Grampa shrugged. “My name is Clarence. Are we supposed to be friends, now?”
Oliver laughed. “Of course not, I don’t take you for a fool, and I’m not one either. But I want you to know it’s nothing personal. Under different circumstances I believe you, me, and the witch could have been friends, but we can’t, and right now I’d love nothing more than to send you back to Hell or wherever it was you came from. But there’s no reason we can’t be civilized, and I need you to tell me about that sword, and . . . What is her name?”

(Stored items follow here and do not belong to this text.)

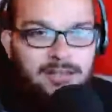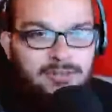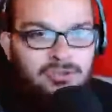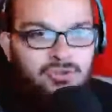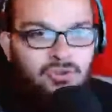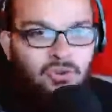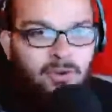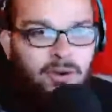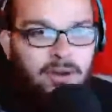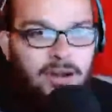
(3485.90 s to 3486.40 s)

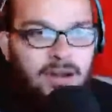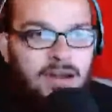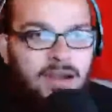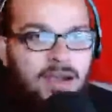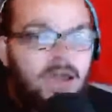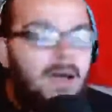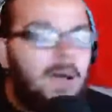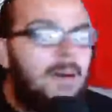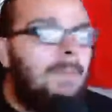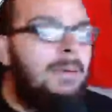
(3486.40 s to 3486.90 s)
story,
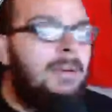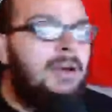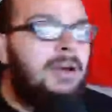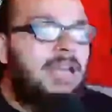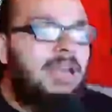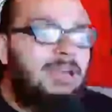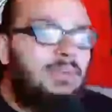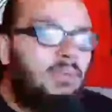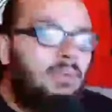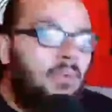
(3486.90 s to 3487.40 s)
but
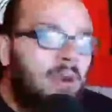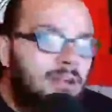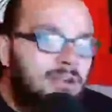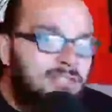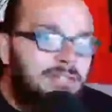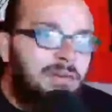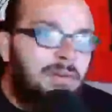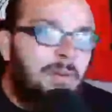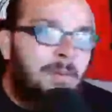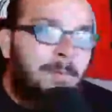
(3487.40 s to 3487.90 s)
he
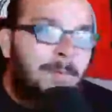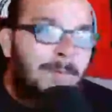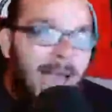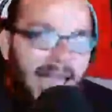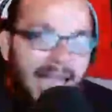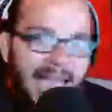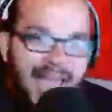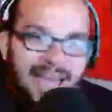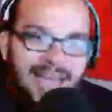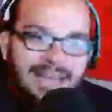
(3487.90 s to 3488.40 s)
wasn't
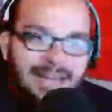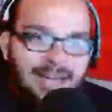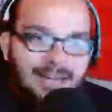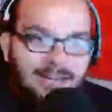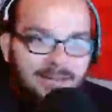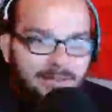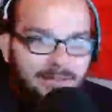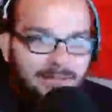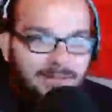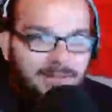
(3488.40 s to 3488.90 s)
bad.
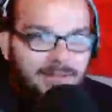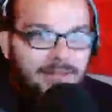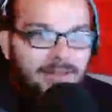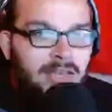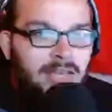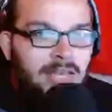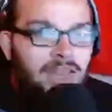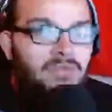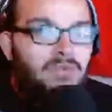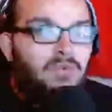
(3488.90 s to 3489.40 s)

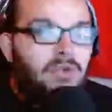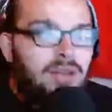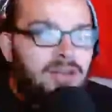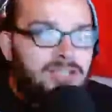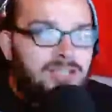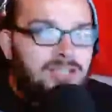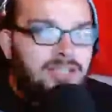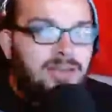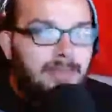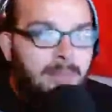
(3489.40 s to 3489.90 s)
He
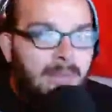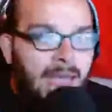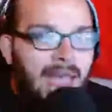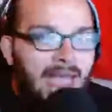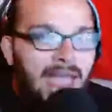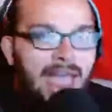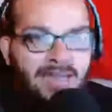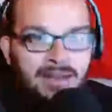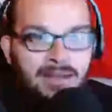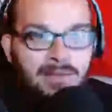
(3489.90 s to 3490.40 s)
wasn't
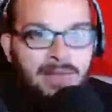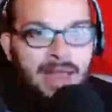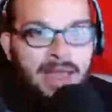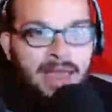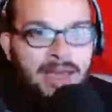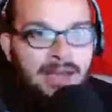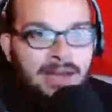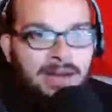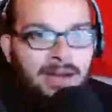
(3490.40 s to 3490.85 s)
bad, man.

“Was. It was Jocelyn.” Oliver sensed a little defeat in Clarence, but he was still somewhat defiant.
Oliver chuckled. “Was. Is. She came back from the dead once, I assume she can come back again. But if you would tell me about that sword over there, I’d much appreciate it.” He continued to laugh. Clarence was probably not going to spill the beans without some good old-fashioned persuasion, but hell, maybe he could get this done the easy way.
“Why don’t you go check out the sword yourself?” Clarence asked.
“What? And leave you and the witch alone with Brooke? I figure we’ll have plenty of time for our other activities once we can get those bodies piled up. Speaking of that . . . “ He talked into his walkie-talkie. “Fred, how’re you coming along? Over.”
“About halfway done, Ollie. It’s slow-going. Man, the stink . . . Over.”
“Wait till you breathe burning flesh. Over.”